[Stored data]
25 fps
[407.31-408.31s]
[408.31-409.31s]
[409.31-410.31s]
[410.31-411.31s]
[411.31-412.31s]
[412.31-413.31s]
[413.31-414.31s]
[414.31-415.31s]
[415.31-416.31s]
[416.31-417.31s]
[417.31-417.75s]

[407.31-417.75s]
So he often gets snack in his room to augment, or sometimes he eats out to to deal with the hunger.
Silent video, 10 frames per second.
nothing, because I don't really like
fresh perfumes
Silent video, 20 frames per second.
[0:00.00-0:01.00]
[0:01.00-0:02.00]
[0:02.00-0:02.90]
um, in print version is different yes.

• [Task statement] Repeat the data above. Change nothing.

• [Written reply]
25 fps
[407.31-408.31s]
[408.31-409.31s]
[409.31-410.31s]
[410.31-411.31s]
[411.31-412.31s]
[412.31-413.31s]
[413.31-414.31s]
[414.31-415.31s]
[415.31-416.31s]
[416.31-417.31s]
[417.31-417.75s]

[407.31-417.75s]
So he often gets snack in his room to augment, or sometimes he eats out to to deal with the hunger.
Silent video, 10 frames per second.
nothing, because I don't really like
fresh perfumes
Silent video, 20 frames per second.
[0:00.00-0:01.00]
[0:01.00-0:02.00]
[0:02.00-0:02.90]
um, in print version is different yes.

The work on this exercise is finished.